In 2012, Lee released Album No. 4: Trying to Put the Things Together that Never Been Together Before.  This was the first album that was produced by Lee (as well as written and arranged by him) and was recorded at the illustrious Magic Shop in NYC with a supporting cast of NYC luminaries including Amy Allison, Dan Bryk, Pete Galub, Clark Gayton, Greta Gertler, Richard X. Heyman, Noah Hoffeld, Maxim Moston, Glenn Patscha, Mauro Rofosco, Nadia Sirota and Doug Weiselman.  Album No. 4 garnered widespread critical acclaim and was chosen as one of the best of 2012 by WFMU’s Irene Trudel.

In 2017, Lee founded Eldermusik, a non-profit 501(c)(3) organization whose mission is to bring stimulating music classes to seniors and senior residences.  In part to learn more about the non-profit world, Lee went back to school in 2018 and in 2020 he received his MSW (Social Work) from Lehman College in the Bronx (Lee and his family relocated to Riverdale, Bronx in 2013).  Lee is currently working as a social worker at WSFSSH (www.wsfssh.org).

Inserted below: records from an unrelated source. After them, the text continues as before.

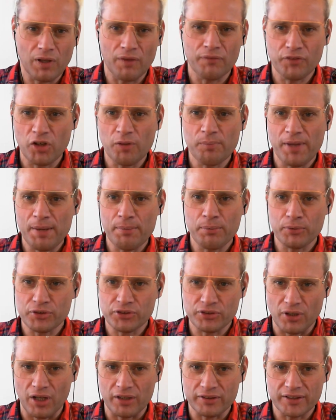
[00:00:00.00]
A few people
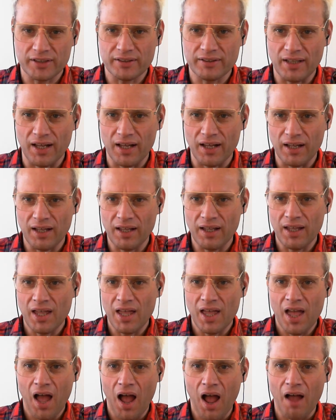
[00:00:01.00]
started that.
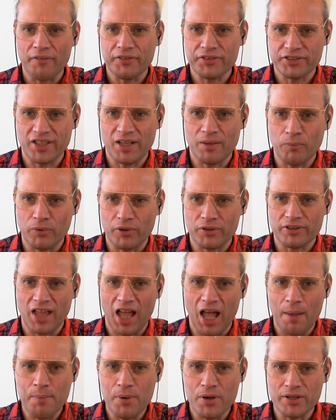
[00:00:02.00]
I've seen what has
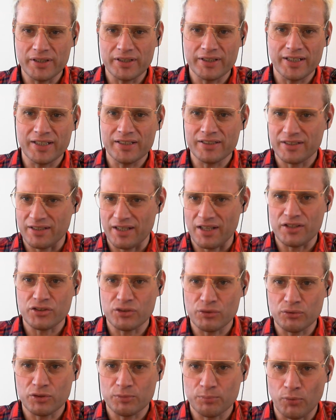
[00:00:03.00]
happened in
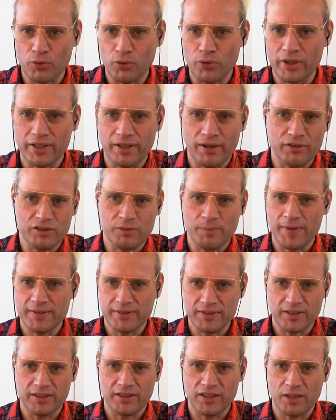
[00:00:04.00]
international sport and
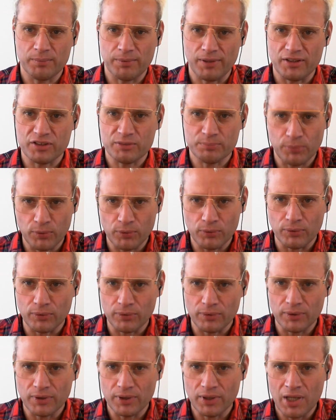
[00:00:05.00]
LGBTQ plus
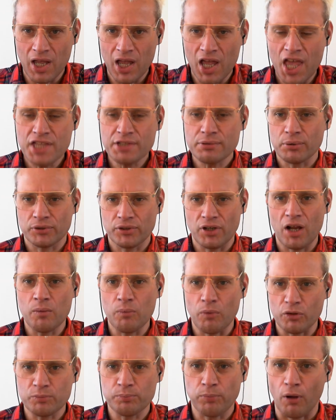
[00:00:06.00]
sport. So I know
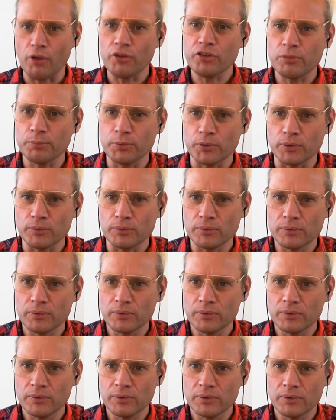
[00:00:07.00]
what's possible.
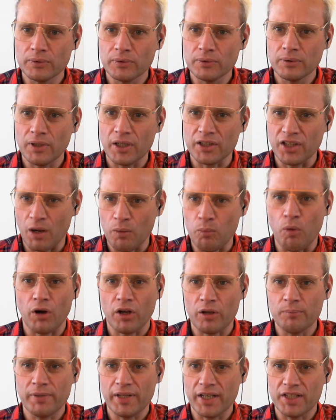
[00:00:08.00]
I know
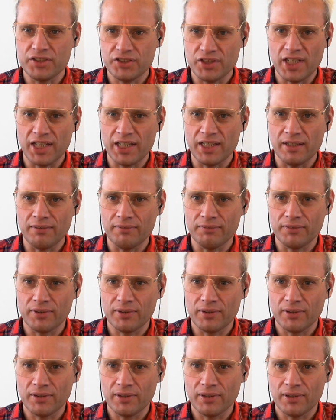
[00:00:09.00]
what can be achieved.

In 2020, Lee released two very different albums:  Neighborhood Changed Fast, with Mantic Trio, an experimental improvisational trio with drummer Chris Moore and guitarist Rob Price.  Author Peter Markus:  “This is like Flipper meets Butthole Surfers meets Eno meets Psychic TV meets bizarre jazz shit I have no idea who. This is new breakthrough shit. Melodic, ambient dissonance. Discord alien wavelength.  On its own level.” 

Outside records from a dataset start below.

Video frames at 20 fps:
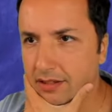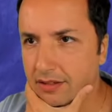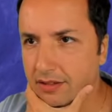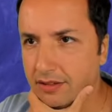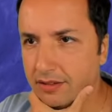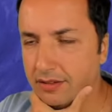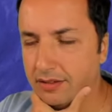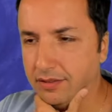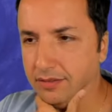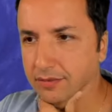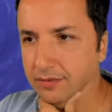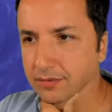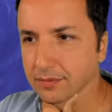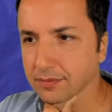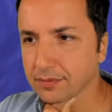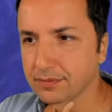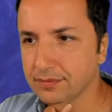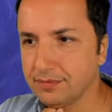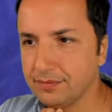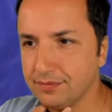
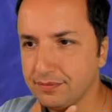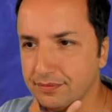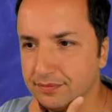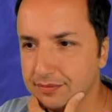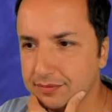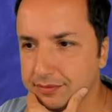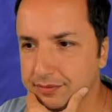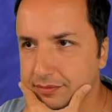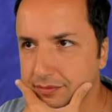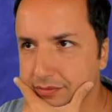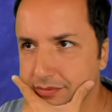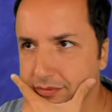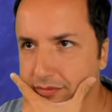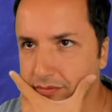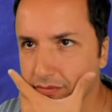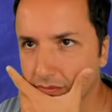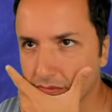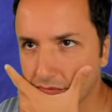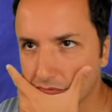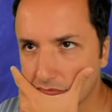
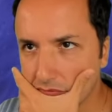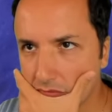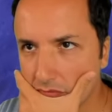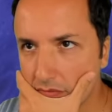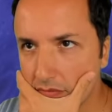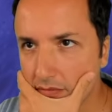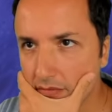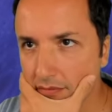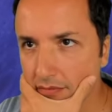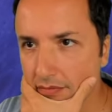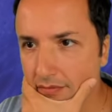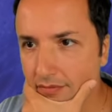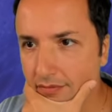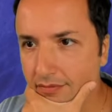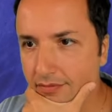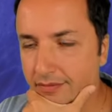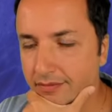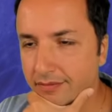(no one is talking)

Also in 2020, Lee released Keep Me Around by Edge on Urban Myth Recordings.  Edge was Lee’s band from 1973-1975 and the album brought together four friends who have remained musicians after 47 years.  Featuring all new material by Lee and guitarist Bob Windbiel, the album was released on vinyl as well as digitally.  In the words of syndicated columnist Ed Symkus: ”It turns out that Thomas Wolfe was wrong.  You can, indeed, go home again.”